### Data for review
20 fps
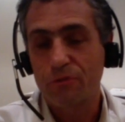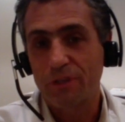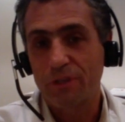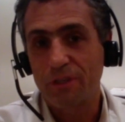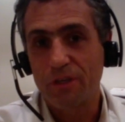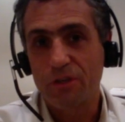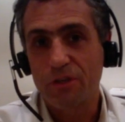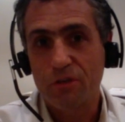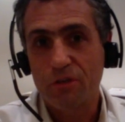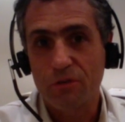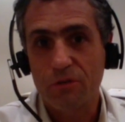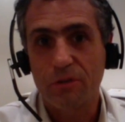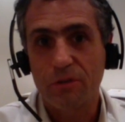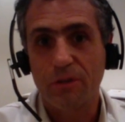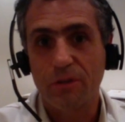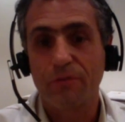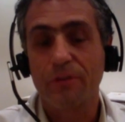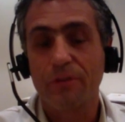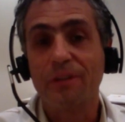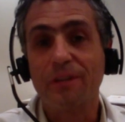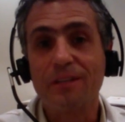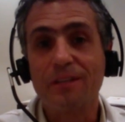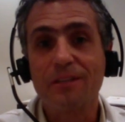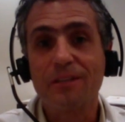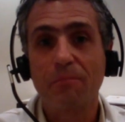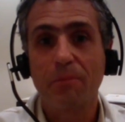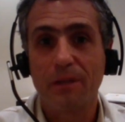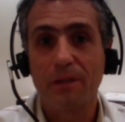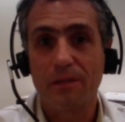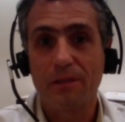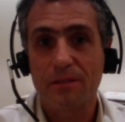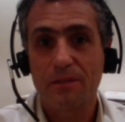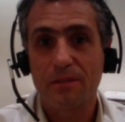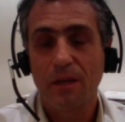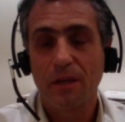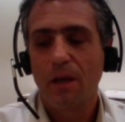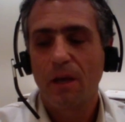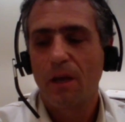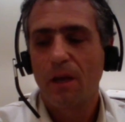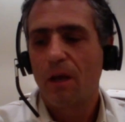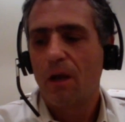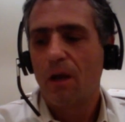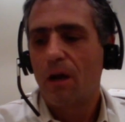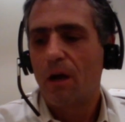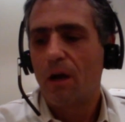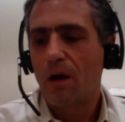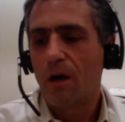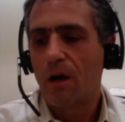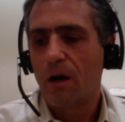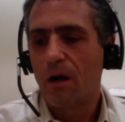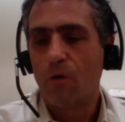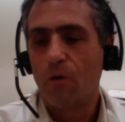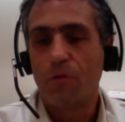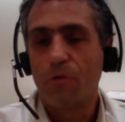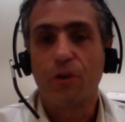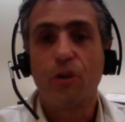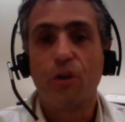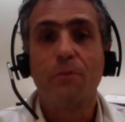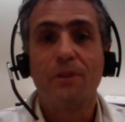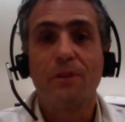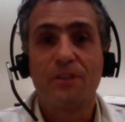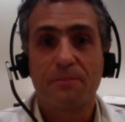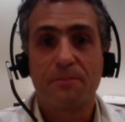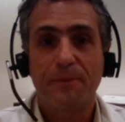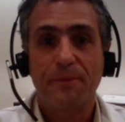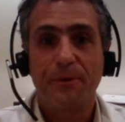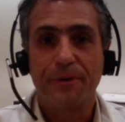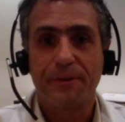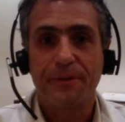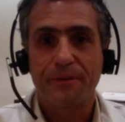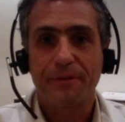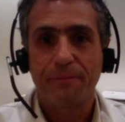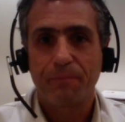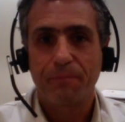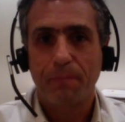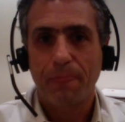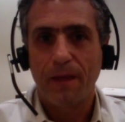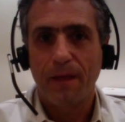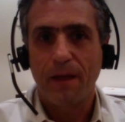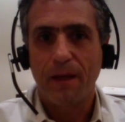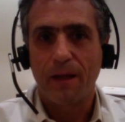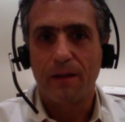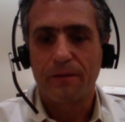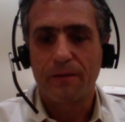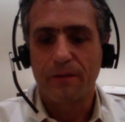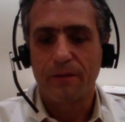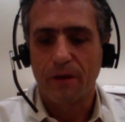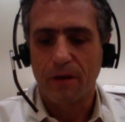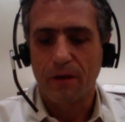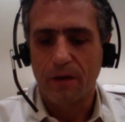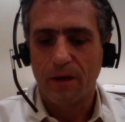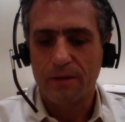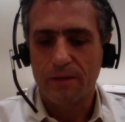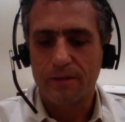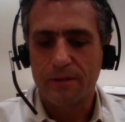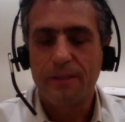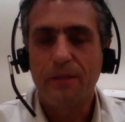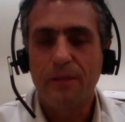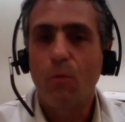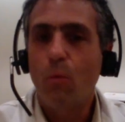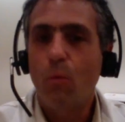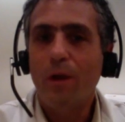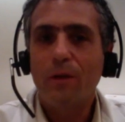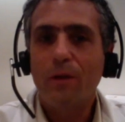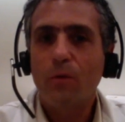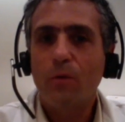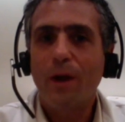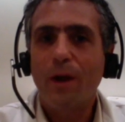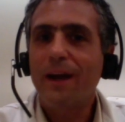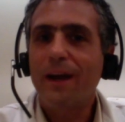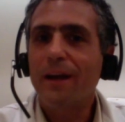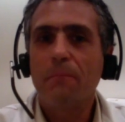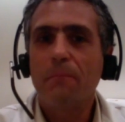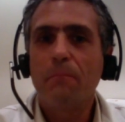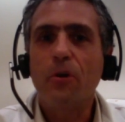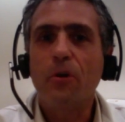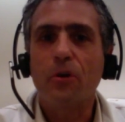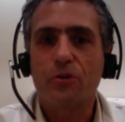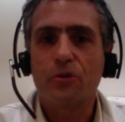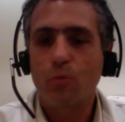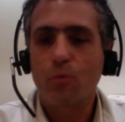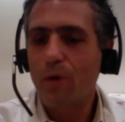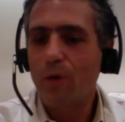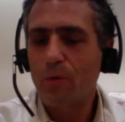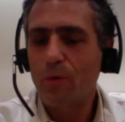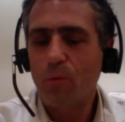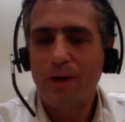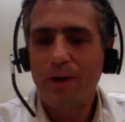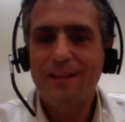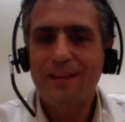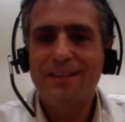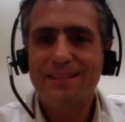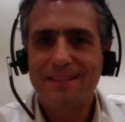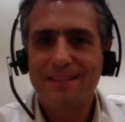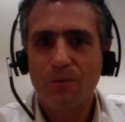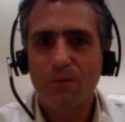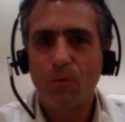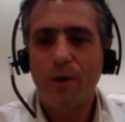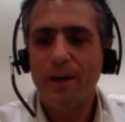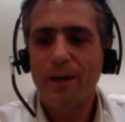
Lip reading: traditions, different disciplines of the human spirit, and seeing what can emerge, what is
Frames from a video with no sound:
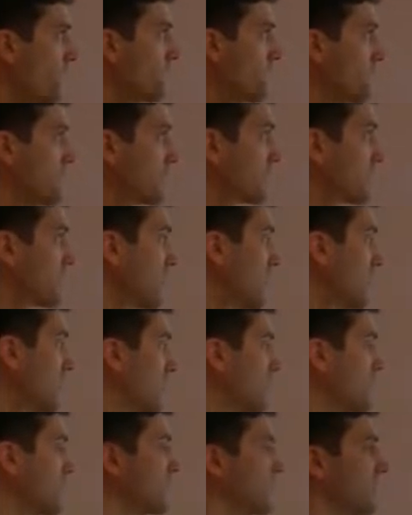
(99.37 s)
But
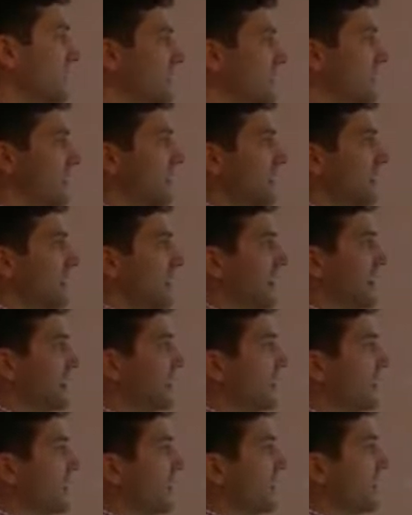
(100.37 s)
we can see that
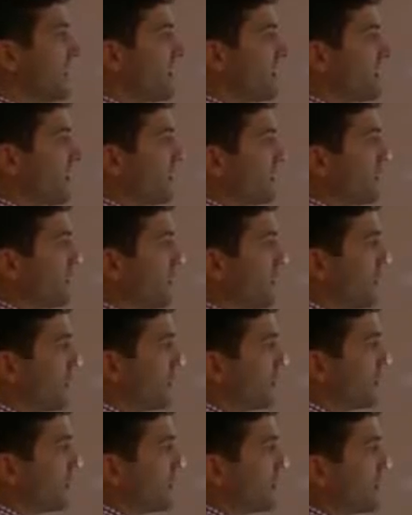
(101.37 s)
later in the year,
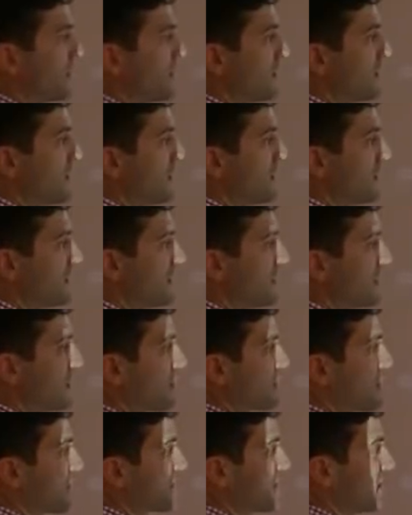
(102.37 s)
this feedback
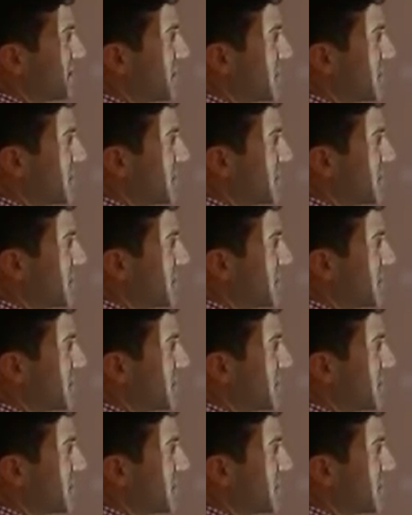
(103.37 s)
decrease,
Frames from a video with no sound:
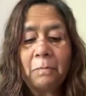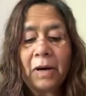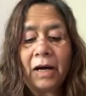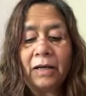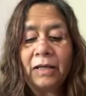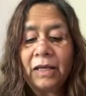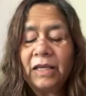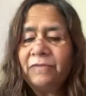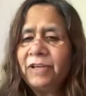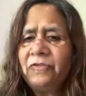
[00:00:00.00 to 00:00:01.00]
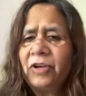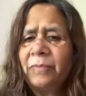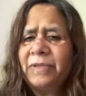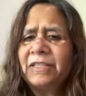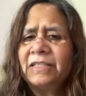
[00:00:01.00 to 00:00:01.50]
But even if you're a
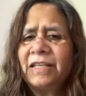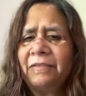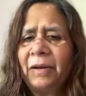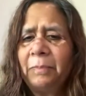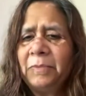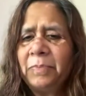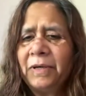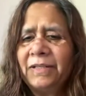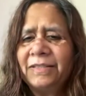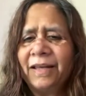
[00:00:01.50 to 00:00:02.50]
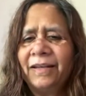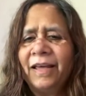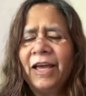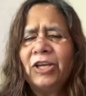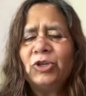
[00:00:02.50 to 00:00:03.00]
business development person,
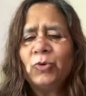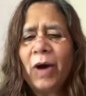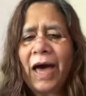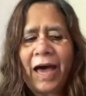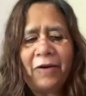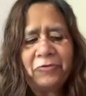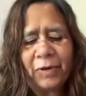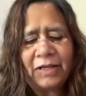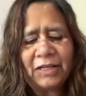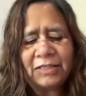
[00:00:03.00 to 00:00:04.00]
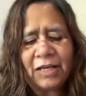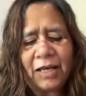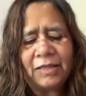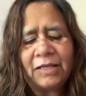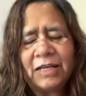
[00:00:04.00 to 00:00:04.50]
you have to
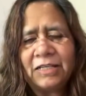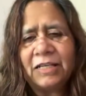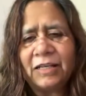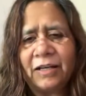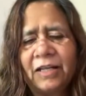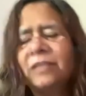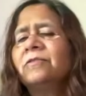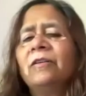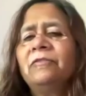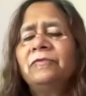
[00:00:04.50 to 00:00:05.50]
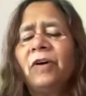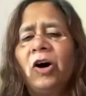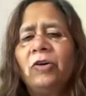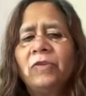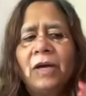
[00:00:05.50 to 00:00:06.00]
understand the nitty-gritties
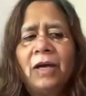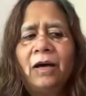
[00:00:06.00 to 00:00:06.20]
of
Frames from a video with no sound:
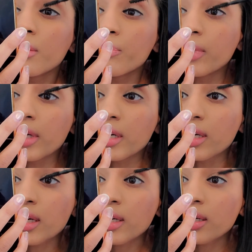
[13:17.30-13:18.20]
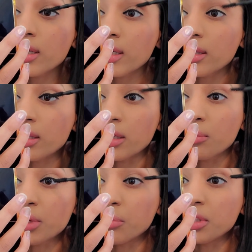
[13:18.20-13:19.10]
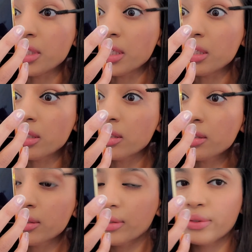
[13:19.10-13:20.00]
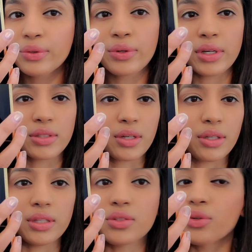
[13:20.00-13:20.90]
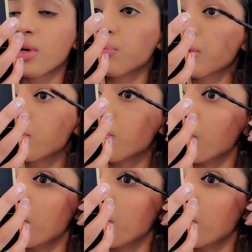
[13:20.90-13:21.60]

But again, I think Maybelline, I saw an Instagram post from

### Problem details
Your task is to repeat the entries above exactly, omitting the pictures.

### Answer
20 fps
Lip reading: traditions, different disciplines of the human spirit, and seeing what can emerge, what is
Frames from a video with no sound:
(99.37 s)
But
(100.37 s)
we can see that
(101.37 s)
later in the year,
(102.37 s)
this feedback
(103.37 s)
decrease,
Frames from a video with no sound:
[00:00:00.00 to 00:00:01.00]
[00:00:01.00 to 00:00:01.50]
But even if you're a
[00:00:01.50 to 00:00:02.50]
[00:00:02.50 to 00:00:03.00]
business development person,
[00:00:03.00 to 00:00:04.00]
[00:00:04.00 to 00:00:04.50]
you have to
[00:00:04.50 to 00:00:05.50]
[00:00:05.50 to 00:00:06.00]
understand the nitty-gritties
[00:00:06.00 to 00:00:06.20]
of
Frames from a video with no sound:
[13:17.30-13:18.20]
[13:18.20-13:19.10]
[13:19.10-13:20.00]
[13:20.00-13:20.90]
[13:20.90-13:21.60]

But again, I think Maybelline, I saw an Instagram post from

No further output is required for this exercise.